(Dataset entries)
▶
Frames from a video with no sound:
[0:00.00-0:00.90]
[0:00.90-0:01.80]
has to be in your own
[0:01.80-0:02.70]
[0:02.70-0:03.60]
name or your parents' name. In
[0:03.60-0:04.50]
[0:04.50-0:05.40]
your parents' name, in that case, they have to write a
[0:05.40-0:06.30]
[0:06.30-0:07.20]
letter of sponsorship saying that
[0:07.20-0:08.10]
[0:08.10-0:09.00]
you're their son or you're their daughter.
◀
▶
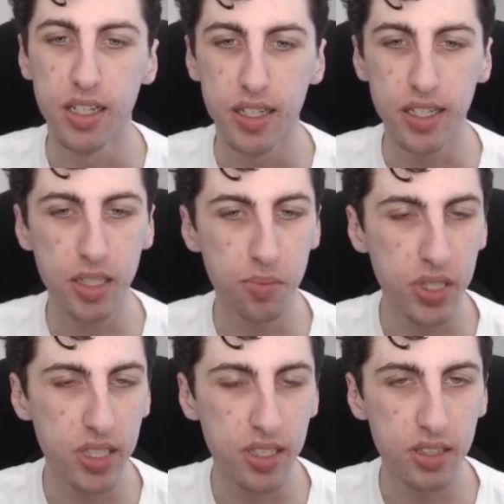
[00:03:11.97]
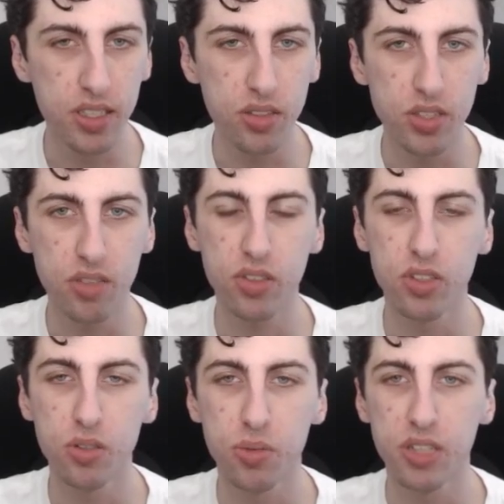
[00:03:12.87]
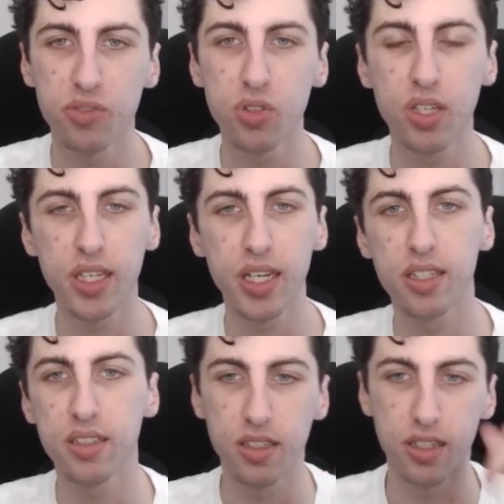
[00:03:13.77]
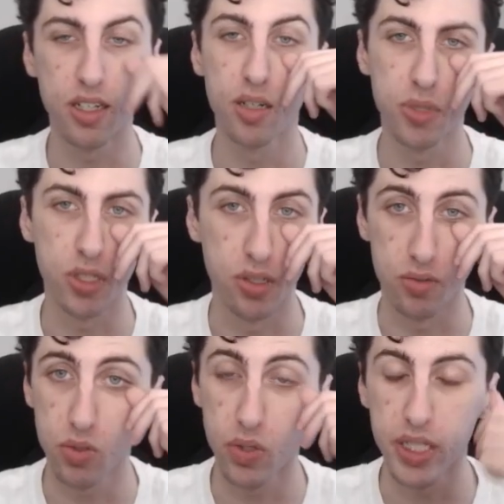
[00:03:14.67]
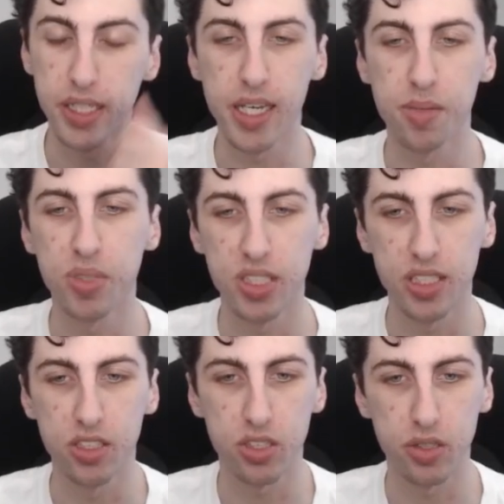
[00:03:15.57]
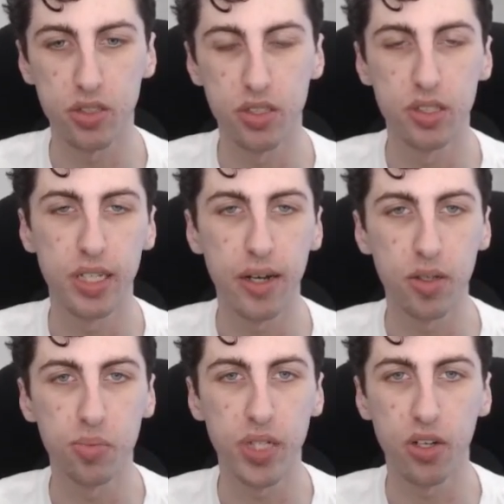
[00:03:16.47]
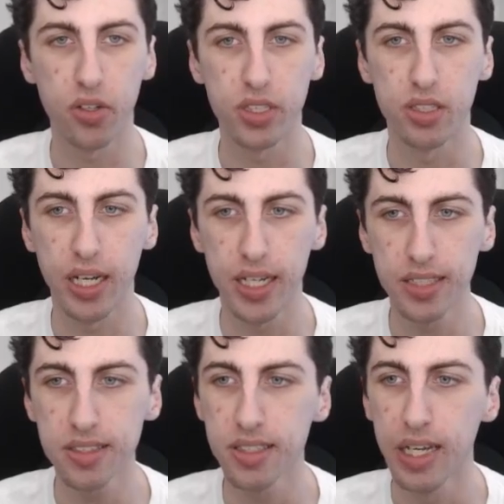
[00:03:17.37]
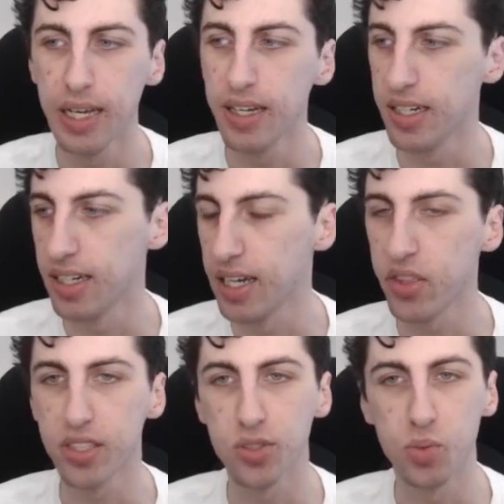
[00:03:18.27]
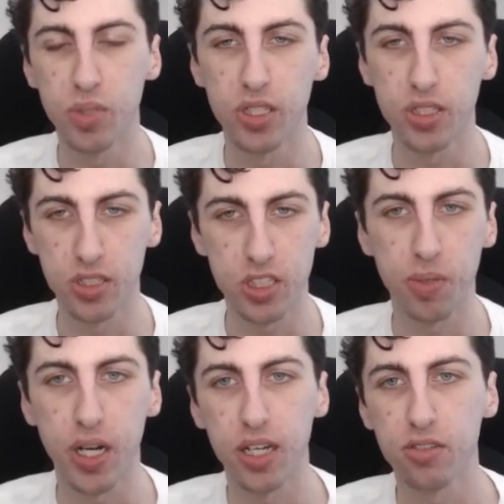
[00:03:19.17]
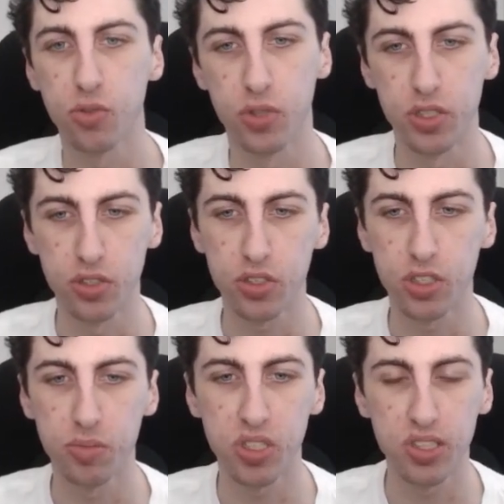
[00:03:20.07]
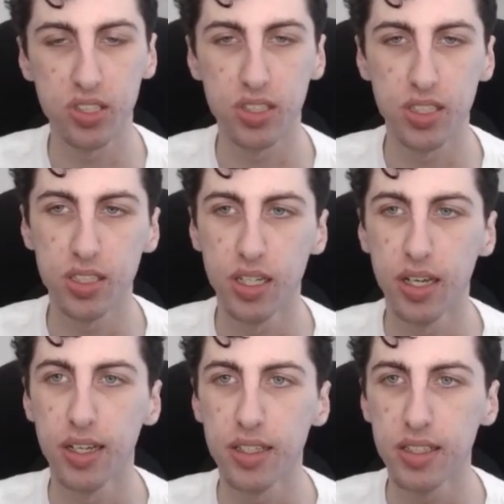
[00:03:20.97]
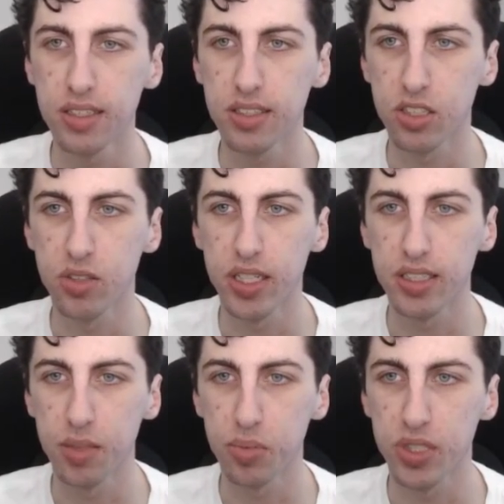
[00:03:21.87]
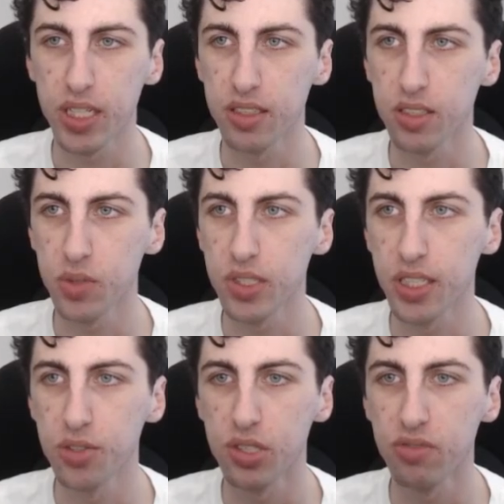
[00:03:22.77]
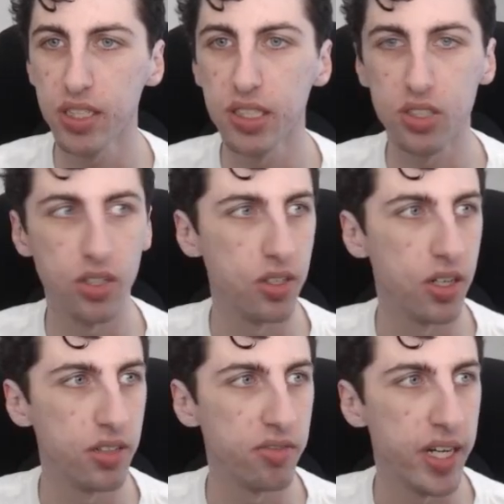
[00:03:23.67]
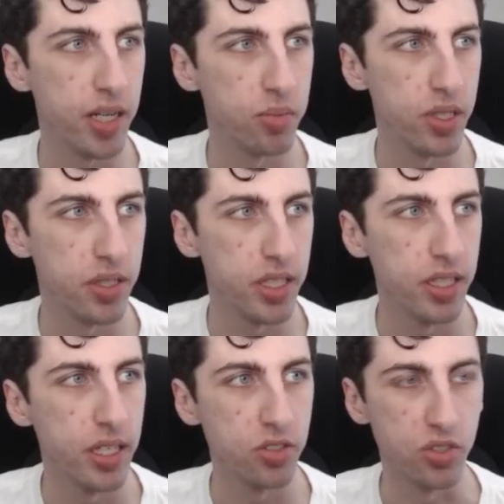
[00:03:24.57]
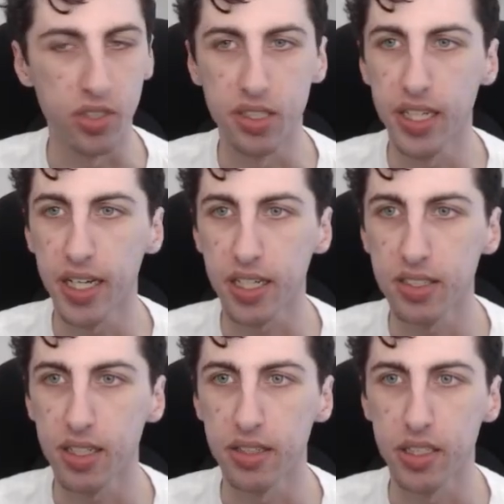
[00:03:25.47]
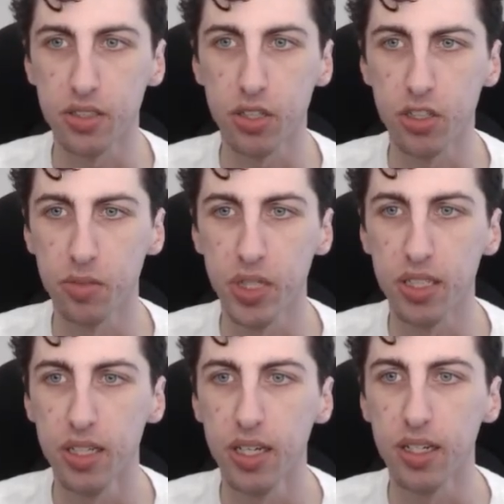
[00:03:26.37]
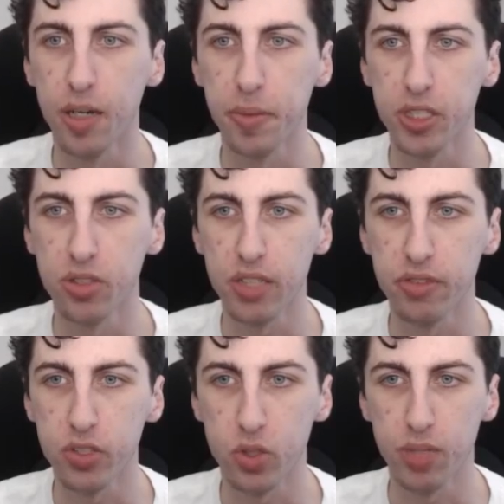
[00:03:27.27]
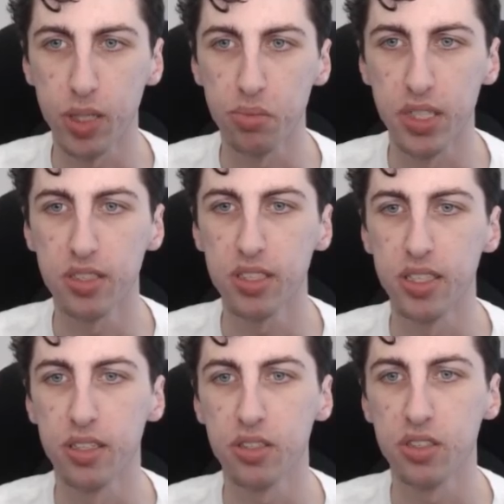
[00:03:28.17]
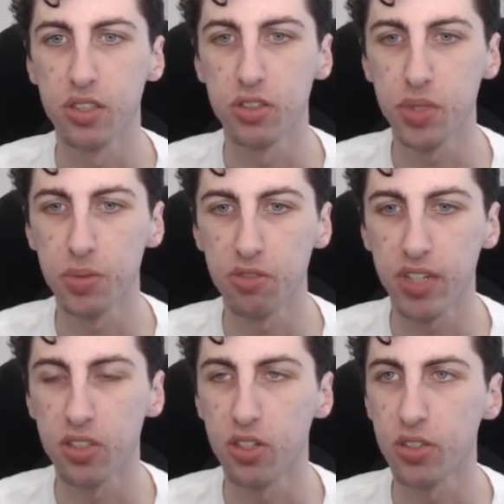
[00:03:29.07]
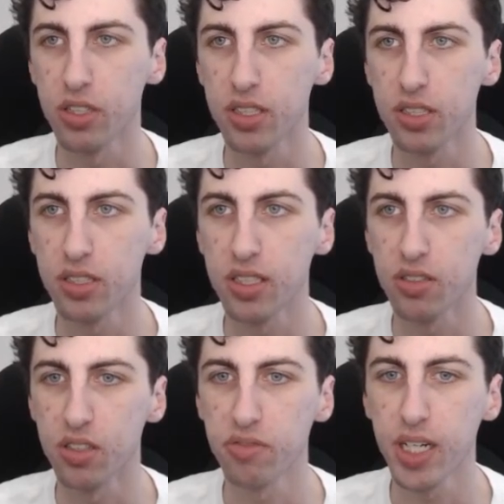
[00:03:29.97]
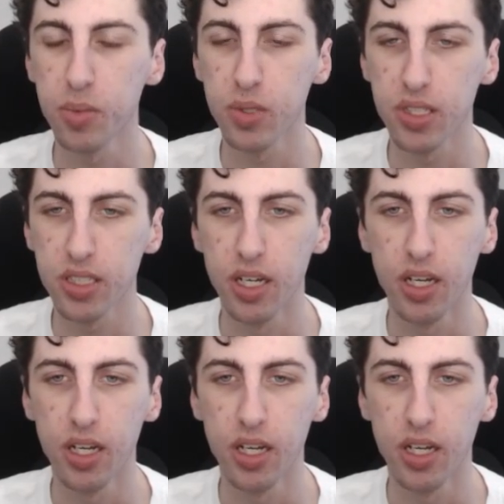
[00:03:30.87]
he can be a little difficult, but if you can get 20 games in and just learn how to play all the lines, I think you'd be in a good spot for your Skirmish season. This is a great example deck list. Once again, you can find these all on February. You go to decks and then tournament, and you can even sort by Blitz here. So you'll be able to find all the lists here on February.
◀
• [What you have to do]
From the records above, give again only the part that opens with the line containing "[00:03:11.97]" and closes with the line containing "[00:03:29.97]". Keep both ends but drop the pictures.

• [Exercise answer]
[00:03:11.97]
[00:03:12.87]
[00:03:13.77]
[00:03:14.67]
[00:03:15.57]
[00:03:16.47]
[00:03:17.37]
[00:03:18.27]
[00:03:19.17]
[00:03:20.07]
[00:03:20.97]
[00:03:21.87]
[00:03:22.77]
[00:03:23.67]
[00:03:24.57]
[00:03:25.47]
[00:03:26.37]
[00:03:27.27]
[00:03:28.17]
[00:03:29.07]
[00:03:29.97]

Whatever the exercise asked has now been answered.